Следствие по необычному этому происшествию начал особый отдел Балтфлота. На другой день Профессора вызвал к себе Николай Павлович.
— Твоя правда, — сказал он, вручая Профессору тоненькую следственную папку. — Потолкуй, пожалуйста, с этим господинчиком. Надо полагать, знает он многое…
Командир английского торпедного катера лейтенант Нэпир дал на следствии весьма важные показания.
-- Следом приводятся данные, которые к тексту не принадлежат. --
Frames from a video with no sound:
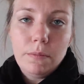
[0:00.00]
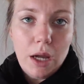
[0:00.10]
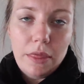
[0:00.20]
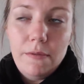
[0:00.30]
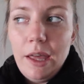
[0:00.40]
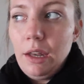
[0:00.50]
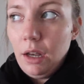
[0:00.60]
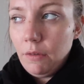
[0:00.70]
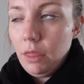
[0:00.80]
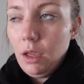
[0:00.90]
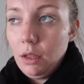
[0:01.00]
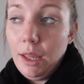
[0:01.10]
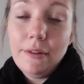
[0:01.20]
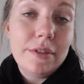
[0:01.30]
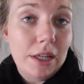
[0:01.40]
got the van and everything, and
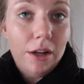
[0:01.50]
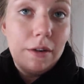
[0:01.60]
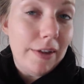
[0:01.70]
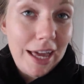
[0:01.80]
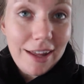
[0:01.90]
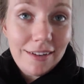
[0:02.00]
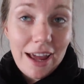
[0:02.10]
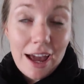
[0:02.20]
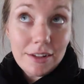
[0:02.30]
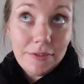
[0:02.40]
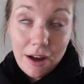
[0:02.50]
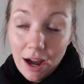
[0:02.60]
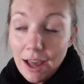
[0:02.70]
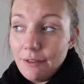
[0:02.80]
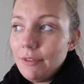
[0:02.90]
have to get our van at
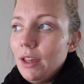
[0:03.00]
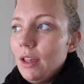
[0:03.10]
5,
— Мне известно, — заявил Нэпир, — что два катера нашего отряда регулярно поддерживали сообщение с Красным Петроградом, перевозя туда и обратно пакеты с корреспонденцией. Ходили катера в устье Невы, где встречались с неизвестным мне лицом. В Териоках они брали курьеров, чтобы доставить их в Петроград. Курьеры сами устанавливали день, когда следует за ними вернуться.
От сознания ли своей вины перед Советской властью или по робости натуры, но лейтенантик изрядно перетрусил. Беседовать с ним пришлось без переводчика и без составления официального протокола, пришлось даже подбадривать. Пусть немножко очухается аника-воин, а то зубами стучит от страха.
Сперва Нэпир не прибавил ничего нового. Отряд у них засекреченный, особого назначения, а в чужие дела он, естественно, не совался. Ходили слухи, что некоторые экипажи возят курьеров, вот и все, что он знает.